Because conservatives, being foolish as they are let leftists have unchallenged control over academia/education and entertainment despite the fact that leftists have stated that they intend to take control over these institutions and even called it "The long march through the institutions" . Instead conservatives spent their time fellating the corporations. Corporations that have now turned on them.
I think you have both timing and blame wrong here.

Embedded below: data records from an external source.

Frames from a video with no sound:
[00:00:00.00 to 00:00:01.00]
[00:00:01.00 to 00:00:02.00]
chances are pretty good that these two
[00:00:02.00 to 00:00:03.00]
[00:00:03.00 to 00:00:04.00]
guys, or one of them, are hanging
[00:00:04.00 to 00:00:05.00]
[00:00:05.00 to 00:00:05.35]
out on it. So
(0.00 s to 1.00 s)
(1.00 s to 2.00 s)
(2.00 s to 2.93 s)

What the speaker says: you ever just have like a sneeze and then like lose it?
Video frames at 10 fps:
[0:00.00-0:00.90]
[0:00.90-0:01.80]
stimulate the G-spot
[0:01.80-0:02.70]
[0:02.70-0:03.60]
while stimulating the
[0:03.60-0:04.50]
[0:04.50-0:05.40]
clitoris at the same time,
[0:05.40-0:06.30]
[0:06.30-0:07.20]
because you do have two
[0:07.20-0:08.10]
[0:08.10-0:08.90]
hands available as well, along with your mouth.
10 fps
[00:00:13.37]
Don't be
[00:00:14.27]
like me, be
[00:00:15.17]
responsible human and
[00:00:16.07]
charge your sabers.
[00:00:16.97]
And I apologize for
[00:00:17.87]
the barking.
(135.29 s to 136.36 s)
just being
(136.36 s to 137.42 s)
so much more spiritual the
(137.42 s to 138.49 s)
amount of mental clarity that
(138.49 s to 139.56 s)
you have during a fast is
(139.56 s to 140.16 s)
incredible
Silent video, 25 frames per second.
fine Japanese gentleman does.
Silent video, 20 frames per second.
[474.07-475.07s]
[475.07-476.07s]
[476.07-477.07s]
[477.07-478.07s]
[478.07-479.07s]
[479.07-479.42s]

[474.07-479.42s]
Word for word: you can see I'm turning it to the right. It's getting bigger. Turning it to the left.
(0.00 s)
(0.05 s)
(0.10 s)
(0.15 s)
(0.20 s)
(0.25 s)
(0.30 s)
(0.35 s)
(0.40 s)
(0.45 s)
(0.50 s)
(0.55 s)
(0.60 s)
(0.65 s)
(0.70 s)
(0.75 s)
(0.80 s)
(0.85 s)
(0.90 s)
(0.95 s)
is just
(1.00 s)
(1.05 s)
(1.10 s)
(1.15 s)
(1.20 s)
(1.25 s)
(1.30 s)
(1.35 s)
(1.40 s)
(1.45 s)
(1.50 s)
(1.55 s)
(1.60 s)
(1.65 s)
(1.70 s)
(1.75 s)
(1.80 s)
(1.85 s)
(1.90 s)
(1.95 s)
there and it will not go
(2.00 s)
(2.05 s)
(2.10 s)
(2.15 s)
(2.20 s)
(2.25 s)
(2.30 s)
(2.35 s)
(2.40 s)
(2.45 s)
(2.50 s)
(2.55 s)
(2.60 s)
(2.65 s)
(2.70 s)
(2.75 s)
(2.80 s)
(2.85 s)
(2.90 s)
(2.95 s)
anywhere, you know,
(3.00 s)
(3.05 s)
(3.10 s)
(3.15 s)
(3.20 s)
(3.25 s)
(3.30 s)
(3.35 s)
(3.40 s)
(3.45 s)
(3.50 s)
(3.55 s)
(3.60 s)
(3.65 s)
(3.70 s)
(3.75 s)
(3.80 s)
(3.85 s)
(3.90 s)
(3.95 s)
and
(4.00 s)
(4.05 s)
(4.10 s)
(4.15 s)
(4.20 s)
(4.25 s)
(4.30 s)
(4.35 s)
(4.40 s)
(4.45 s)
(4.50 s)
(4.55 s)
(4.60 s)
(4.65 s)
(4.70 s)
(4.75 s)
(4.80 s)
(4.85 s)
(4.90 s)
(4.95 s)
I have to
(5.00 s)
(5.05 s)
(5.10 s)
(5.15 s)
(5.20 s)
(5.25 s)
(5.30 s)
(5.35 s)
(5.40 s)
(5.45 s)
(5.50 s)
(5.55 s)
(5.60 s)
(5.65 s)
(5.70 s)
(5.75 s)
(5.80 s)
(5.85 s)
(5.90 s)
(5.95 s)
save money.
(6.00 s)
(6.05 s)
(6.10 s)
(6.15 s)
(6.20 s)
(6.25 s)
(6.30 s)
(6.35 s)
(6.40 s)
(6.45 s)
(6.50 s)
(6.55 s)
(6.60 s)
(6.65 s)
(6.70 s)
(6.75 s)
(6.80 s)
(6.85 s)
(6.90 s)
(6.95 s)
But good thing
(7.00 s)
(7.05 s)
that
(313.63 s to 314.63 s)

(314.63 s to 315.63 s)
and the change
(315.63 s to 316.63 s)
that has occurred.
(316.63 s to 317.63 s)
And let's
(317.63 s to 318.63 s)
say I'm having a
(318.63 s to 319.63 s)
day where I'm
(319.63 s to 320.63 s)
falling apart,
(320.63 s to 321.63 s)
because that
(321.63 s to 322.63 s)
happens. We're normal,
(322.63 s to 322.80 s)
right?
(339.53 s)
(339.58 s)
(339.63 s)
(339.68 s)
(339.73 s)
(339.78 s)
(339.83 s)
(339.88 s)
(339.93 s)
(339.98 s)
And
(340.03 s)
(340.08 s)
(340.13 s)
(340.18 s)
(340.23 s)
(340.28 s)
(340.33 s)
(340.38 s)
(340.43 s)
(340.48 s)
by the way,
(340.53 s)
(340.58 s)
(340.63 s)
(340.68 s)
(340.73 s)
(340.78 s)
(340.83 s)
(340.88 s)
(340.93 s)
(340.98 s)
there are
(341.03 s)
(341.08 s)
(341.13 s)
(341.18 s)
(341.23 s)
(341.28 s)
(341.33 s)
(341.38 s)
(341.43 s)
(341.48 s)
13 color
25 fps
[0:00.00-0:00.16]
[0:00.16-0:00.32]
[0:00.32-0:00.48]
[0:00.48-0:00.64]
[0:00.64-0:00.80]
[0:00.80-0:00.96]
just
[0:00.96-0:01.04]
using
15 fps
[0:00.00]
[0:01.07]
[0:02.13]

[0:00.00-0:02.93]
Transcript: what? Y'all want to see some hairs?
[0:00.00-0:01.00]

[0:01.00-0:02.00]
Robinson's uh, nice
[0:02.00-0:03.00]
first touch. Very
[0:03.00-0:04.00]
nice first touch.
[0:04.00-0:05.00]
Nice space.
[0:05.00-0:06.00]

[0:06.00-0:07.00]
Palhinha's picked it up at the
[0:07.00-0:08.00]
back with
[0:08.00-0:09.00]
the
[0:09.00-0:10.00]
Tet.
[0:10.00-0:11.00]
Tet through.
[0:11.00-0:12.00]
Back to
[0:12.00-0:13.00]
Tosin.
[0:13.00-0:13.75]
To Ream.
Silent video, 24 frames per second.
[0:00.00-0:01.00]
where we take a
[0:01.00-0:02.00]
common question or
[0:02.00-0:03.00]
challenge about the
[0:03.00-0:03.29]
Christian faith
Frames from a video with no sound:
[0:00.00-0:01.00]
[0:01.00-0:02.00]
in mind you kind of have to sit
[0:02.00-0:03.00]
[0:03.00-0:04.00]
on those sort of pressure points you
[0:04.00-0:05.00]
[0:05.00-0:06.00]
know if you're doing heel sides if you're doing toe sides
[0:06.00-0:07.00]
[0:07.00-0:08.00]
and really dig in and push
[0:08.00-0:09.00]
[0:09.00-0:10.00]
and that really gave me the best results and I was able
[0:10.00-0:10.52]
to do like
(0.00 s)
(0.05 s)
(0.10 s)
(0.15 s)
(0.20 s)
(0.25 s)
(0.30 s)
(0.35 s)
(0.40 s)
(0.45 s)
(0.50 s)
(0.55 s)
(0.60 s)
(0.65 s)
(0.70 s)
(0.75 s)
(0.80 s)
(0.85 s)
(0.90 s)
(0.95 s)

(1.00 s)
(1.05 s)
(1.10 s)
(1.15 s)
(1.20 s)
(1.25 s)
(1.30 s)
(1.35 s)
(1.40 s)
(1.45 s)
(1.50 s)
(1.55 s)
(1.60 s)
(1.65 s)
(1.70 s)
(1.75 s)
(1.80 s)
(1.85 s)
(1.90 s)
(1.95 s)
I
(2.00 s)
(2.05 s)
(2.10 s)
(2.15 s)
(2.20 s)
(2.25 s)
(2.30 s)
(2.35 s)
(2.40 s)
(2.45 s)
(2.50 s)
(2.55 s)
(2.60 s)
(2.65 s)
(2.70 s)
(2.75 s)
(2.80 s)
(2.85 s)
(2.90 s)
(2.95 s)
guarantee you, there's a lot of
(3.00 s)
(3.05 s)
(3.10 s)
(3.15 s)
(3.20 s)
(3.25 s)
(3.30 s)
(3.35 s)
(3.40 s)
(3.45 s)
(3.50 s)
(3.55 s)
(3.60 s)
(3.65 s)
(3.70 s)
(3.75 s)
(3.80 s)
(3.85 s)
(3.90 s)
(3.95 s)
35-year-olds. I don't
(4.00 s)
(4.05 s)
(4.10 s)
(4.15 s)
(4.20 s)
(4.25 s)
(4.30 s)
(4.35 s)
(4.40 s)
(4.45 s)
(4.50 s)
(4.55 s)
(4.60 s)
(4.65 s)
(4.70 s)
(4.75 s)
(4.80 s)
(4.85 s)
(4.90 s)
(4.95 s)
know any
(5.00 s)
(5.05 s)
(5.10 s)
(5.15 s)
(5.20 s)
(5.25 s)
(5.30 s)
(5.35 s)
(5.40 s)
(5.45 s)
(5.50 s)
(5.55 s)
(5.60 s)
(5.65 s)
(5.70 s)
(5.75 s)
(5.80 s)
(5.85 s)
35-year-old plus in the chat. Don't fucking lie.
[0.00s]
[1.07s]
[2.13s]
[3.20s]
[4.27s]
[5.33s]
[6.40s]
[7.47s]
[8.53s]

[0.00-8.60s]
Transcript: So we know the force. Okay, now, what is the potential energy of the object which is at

The Progressive long march through the institutions dates back to the 1920s. The first purges were of Christian Fundamentalists who held to things like the historicity of Christ and other such basics of Christianity when you saw the
Fundamentalist vs Modernist Controversy in the American religious universities (remember most of the Ivy League schools, the most prestigious schools in the US, were private religious schools). The New York Times was shilling for the Soviet Union and acting as their propaganda arm in the
US in the 1930s, and the Soviet Infiltration of major sectors of the US Federal government was well underway
by the 1940s.
The American Conservative Movement did not form until the 1950s, with the
National Review being the foremost publication thereof and the critical publication that laid the groundwork for formulating what would become called the "Conservative" movement in the US. By that point academia was already lost to Conservatives, in fact, one of the core reasons William Buckley began formulating his core ideas was his experience at Yale, which was pushing collectivist and progressive ideology when he attended in the late 1940s, as he wrote about in
God and Man at Yale.
So I'm not sure how you can blame the Conservatives for failing to hold academia and media. They were lost long before it even became a
thing. Conservatives also long ago
recognized this loss and rather than try a counter march, which, due to the fact that there was no central authority directing efforts like there was for the progressive left in the Soviet Union, would likely have just been ineffective and end up with those who attempted making no impact. Rather they sought to build up parallel institutions, with fundamentalist Christian churches setting up their own colleges and systematically Conservative colleges being established to attempt to counterbalance things. You've probably heard of some of these
Liberty University,
Hillsdale College,
Patrick Henry College... to name just three off the top of my head. Those who didn't go that route often established themselves in public universities that were not immediately under the control of progressives, this was especially true of economics departments like that of
University of Chicago and
George Mason University (you would also note that GMU's law school is named for former conservative Supreme Court Justice Antoni Scalia), and while those still had considerable progressive presence in those schools, they have kept around some very conservative members. Using GMU as an example, a notable member of their economics faculty is
Walter E Williams who is so conservative and right wing that he's occasionally subbed for Rush Limbaugh on his show.
So I'm really not sure what more you could have asked of the Conservative movement. They have been fighting this fight for decades, longer than you've been politically engaged. When one faction has a nation state backing it and the other doesn't, the fact it has taken
this long for things to get as bad as they are should tell you how successful they have been
despite having the deck so severely stacked against them.